Erosion Hazard Levels in the Framework of Forest and Land Rehabilitation in Riam Kiwa Sub-sub Watersheds, Banjar Regency
Agung Hananto, Muhammad Ruslan, dan Syarifuddin Kadir
Magister Kehutanan Universitas Lambung MangkuratABSTRACT. The purpose of this study is to analyze the variation in the level of erosion hazard (tingkat bahaya erosi/TBE) that is suspected to occur and to formulate forest and land rehabilitation efforts based on variations in the level of erosion hazard in the Riam Kiwa Sub- sub Watershed, Banjar Regency.
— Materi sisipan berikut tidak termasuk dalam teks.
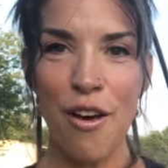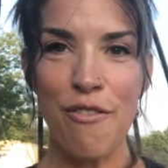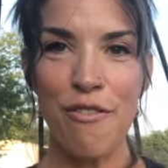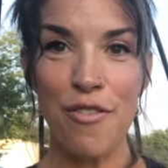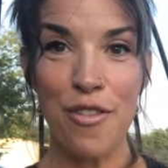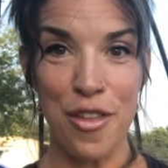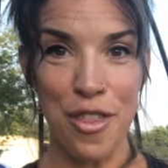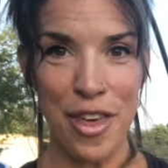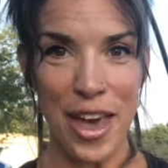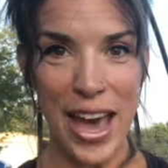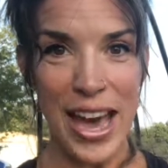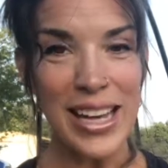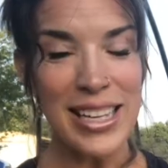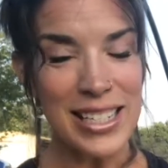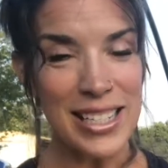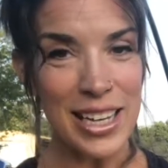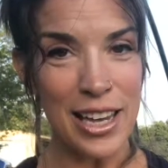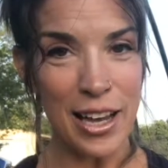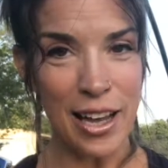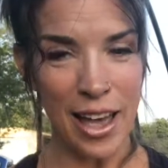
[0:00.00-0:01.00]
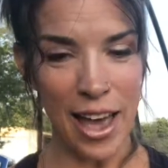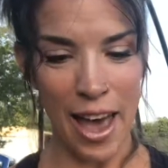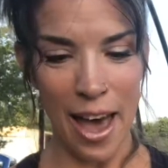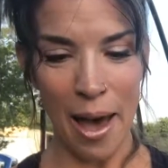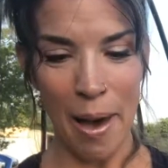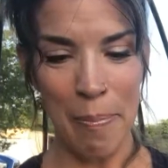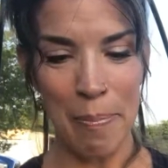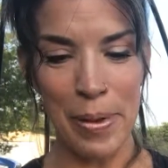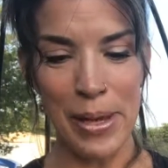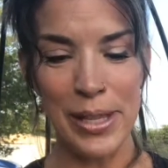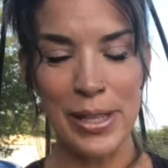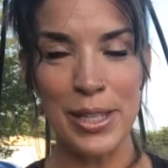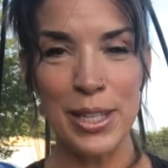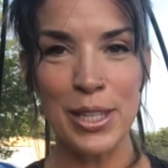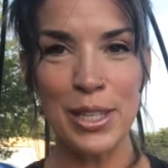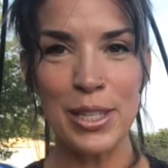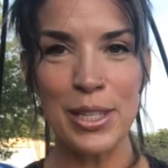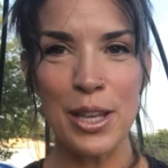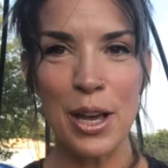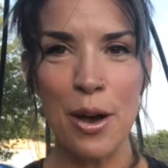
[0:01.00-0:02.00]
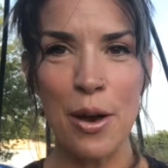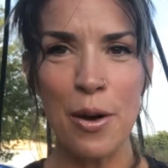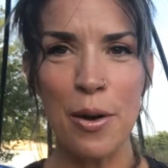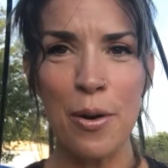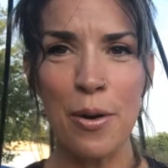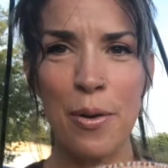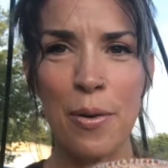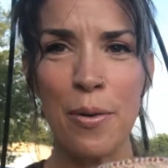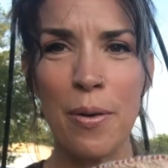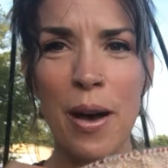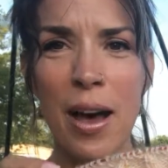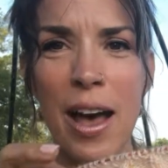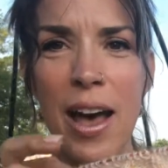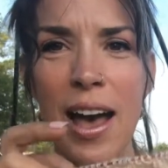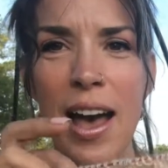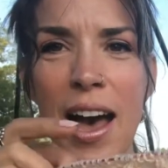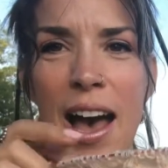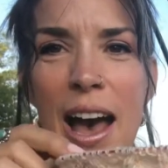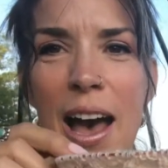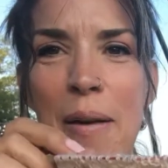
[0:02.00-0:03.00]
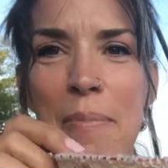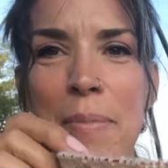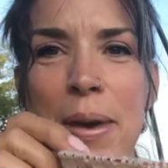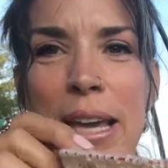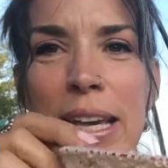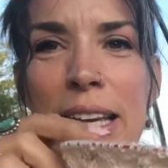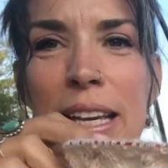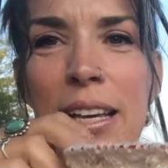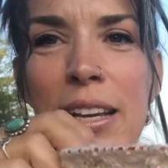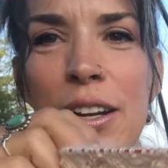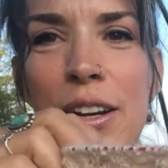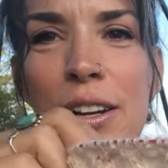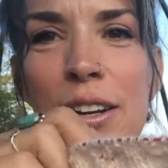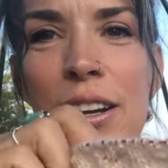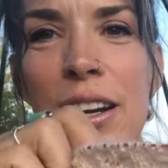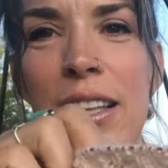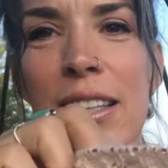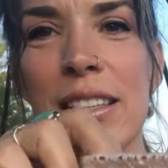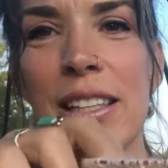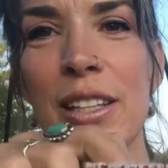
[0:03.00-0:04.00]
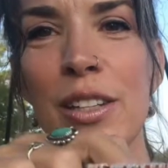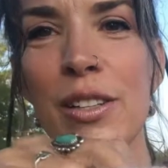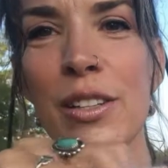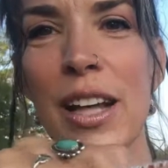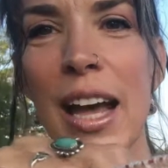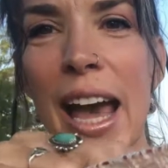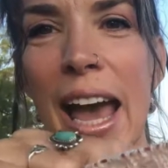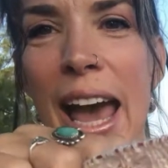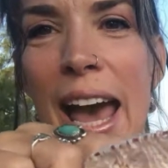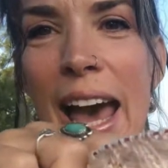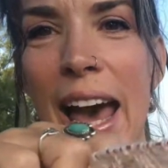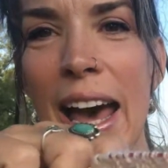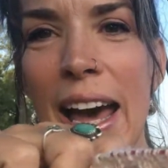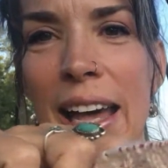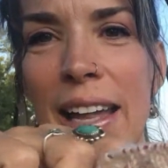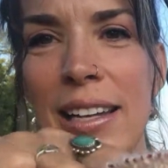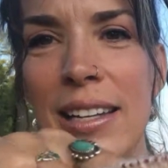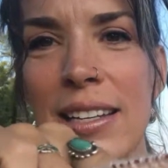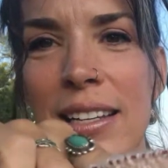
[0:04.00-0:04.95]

for that to happen. So I'm making her a little hat.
The method of data collection was carried out using observation, field observations of biophysical data, such as vegetation, land, and climate data.
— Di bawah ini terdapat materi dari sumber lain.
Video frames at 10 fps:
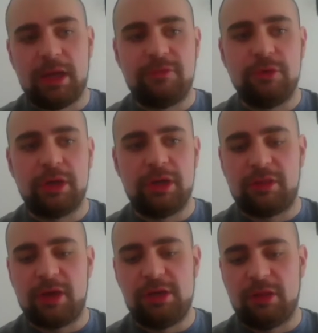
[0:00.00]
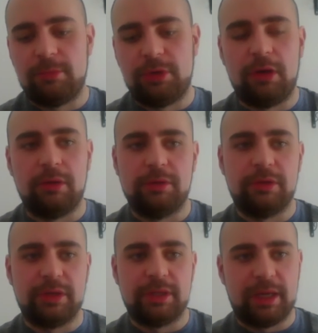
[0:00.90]
if you're going to say to someone, "Oh, you're
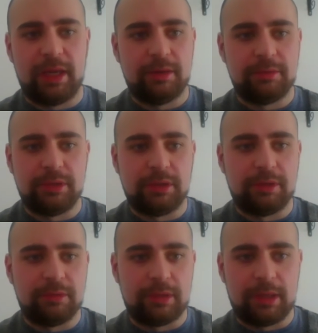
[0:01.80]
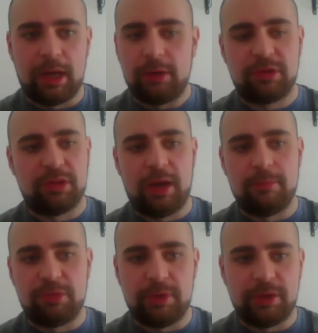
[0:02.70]
going to get, you know,
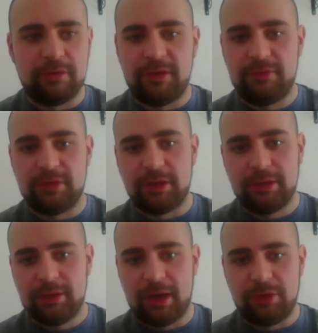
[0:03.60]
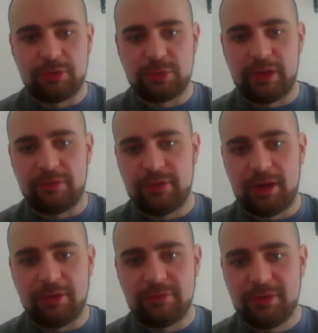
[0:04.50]
Alzheimer's when you're 50 and you're 25,"
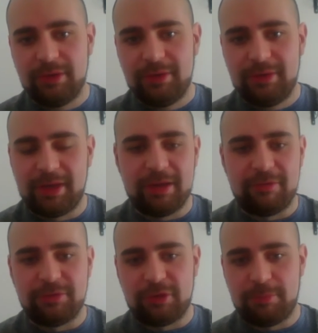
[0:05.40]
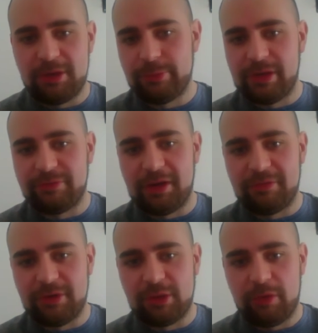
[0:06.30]
now you've just spent
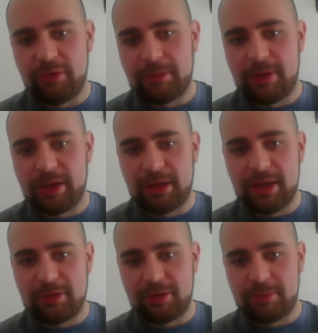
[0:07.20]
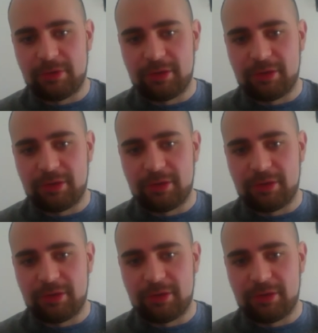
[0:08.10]
25 years worrying about getting Alzheimer's,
Data were analyzed using USLE, Tabulation, and Content Analysis models. The results showed that TBE was relatively varied, from TBE I-R (mild), II-S (moderate), III-B (severe), and IV-SB (very severe). The TBE area was classified as I-R (Light), II-S (Medium) HLKS land cover, and TBE II-S (Medium) PLK UL-06 land cover of 2,798.81 ha (26.42%). The TBE area was classified as III-B (Heavy), IV-SB (Very Heavy) PLK land cover (except UL-06), SBK, LTB of 7,796.5 ha (73.58%). There were 4 (four) groups of recommended forest and land rehabilitation directives: a) HLKS UL-01, UL-02 land cover is maintained as HLKS with maintenance (silvicultural practices) 238.75 ha, b) PLK UL-06 is maintained as PLK with maintenance (planting according to contour lines and using mound terraces) 2,560.24 ha, c) Land cover SBK UL-03, UL-04 1,063.47 ha and PLK UL-07, UL-08 5,449.21 ha converted to Agroforestry and d) SBK UL-05 400.70 ha land cover, PLK UL-09 land cover 423.66 ha and LTB UL-10, UL-11, UL- 12 883.27 ha converted into Plantation Forest with reforestation activities. Agroforestry and Reforestation are followed by mechanical methods, such as making mound terraces and planting along contour lines.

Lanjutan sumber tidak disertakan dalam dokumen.